Manchmal dauern sie nur wenige Minuten, manchmal Stunden und manchmal eine gefühlte Ewigkeit: Vorträge und Präsentationen füllen den Joballtag. Doch in den allermeisten Fällen langweilt der Redner seine Zuhörer. Eine Umfrage ergab, dass 84 Prozent aller Präsentationen als einschläfernd empfunden werden, ganze 97 Prozent als verbesserungswürdig.

Michael Moesslang kennt das. Jahrelang ärgerte sich der Redner, Coach und Inhaber einer Werbeagentur über langweilige Vorträge, nun hat er ein Buch über Präsentationstechniken geschrieben. In So würde Hitchcock präsentieren gibt er Tipps für spannende Vorträge.

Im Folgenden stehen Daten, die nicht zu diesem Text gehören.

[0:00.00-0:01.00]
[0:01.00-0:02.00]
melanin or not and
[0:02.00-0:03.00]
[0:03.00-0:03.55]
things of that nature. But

Grundlegend für einen guten Vortrag seien die Dramaturgie und die Persönlichkeit des Vortragenden, schreibt der Autor. Wenn beides fehlt, sollte man die Präsentation lieber gleich ganz lassen, und die Informationen einfach per Mail verschicken.

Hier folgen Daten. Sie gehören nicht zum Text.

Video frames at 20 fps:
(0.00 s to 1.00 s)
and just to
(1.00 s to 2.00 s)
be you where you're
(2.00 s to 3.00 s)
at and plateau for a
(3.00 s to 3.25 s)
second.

Ansonsten kommt es auf Authentizität an. Wer etwas zu sagen hat, wird auch gehört . Nichts ist schlimmer als Redner, die nichts zu sagen haben, sich gar nicht für ihr Thema interessieren und schauspielern. Der Rest ist Handwerkszeug.

Dazu gehört, auf langwierige Begrüßungen zu verzichten. Floskeln im Stile von "Vielen Dank, dass Sie so zahlreich erschienen sind" sagen nichts aus und allzu ausschweifende Angaben zur eigenen Vita nur, dass der Redner selbstverliebt ist. Auch eine Inhaltsangabe an die Wand zu werfen, ist nach Ansicht des Coachs tabu. "Vergeuden Sie die jetzt noch starke Aufmerksamkeit Ihrer Zuhörer nicht mit einem langweilig Überblick!", schreibt er. Ebenso verboten sind Notizen in der Hand und schlechte Witze. Lachen hingegen ist erlaubt – aber in Maßen. Moesslang rät, mit Humor in Vorträgen sparsam zu sein. Die Geschmäcker sind nun mal unterschiedlich, und ein Vortrag mit schlechten Gags bleibt negativ beim Kunden in Erinnerung.

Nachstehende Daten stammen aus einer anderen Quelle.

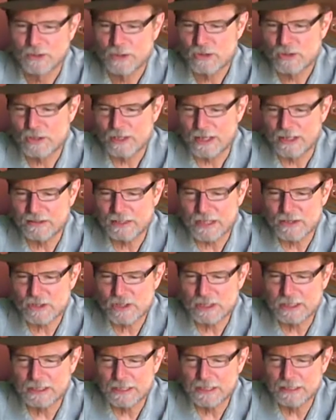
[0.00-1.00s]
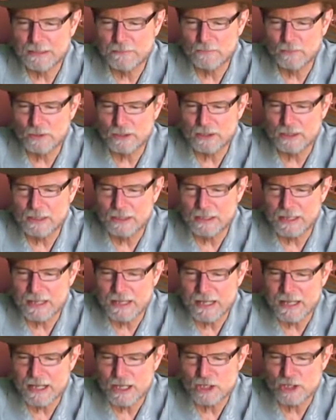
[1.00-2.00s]
It's got that slightly bricky
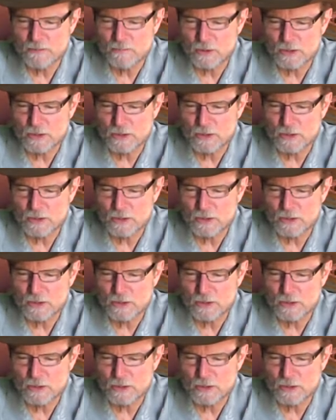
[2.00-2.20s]
edge,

Stattdessen soll der Vortragende die Sinne seiner Zuhörer reizen. Niemand könne sich Bildern und Emotionen entziehen – und schon gar keinen Geschichten. Wer es schafft, pure Kennzahlen in eine lebendige Geschichte zu verpacken, erreicht sein Publikum, schreibt Moesslang.

Die bloßen Zahlen zeigt man am besten auf Folie an der Wand. Doch Vorsicht mit der Folienfolter . Je mehr Informationen eine Folie enthält, umso mehr verliert sie an Bedeutung. Ästhetik ist natürlich wichtig, aber weniger ist mehr. Eine gelungene Präsentation hat nur kurze Texte und Bilder statt Worte. Ein guter Redner lässt die einzelnen Folien lange genug stehen, damit das Publikum alles erfassen kann, aber nicht so lange, dass es öde wird. Grundsätzlich dürfen die Folien nie zum Mittelpunkt werden.

Dort steht ja bereits die Persönlichkeit des Redners. Und weil das so ist, machen die Zuhörer alles Negative auch an seiner Person fest. Ein normaler Effekt, den der Vortragende kennen sollte. Darum rät der Autor, auch alle Dinge zu kontrollieren, die nicht per se in der eigenen Verantwortung liegen. Ist der Raum gut gelüftet? Reicht die Verpflegung? Sind die Handys aus? Stören die Zuspätkommer?

Bleibt nur, auch das Lampenfieber in den Griff zu bekommen. Moesslang hat einen wirksamen Tipp: Kaltes Wasser trinken und sich auf die Botschaft konzentrieren.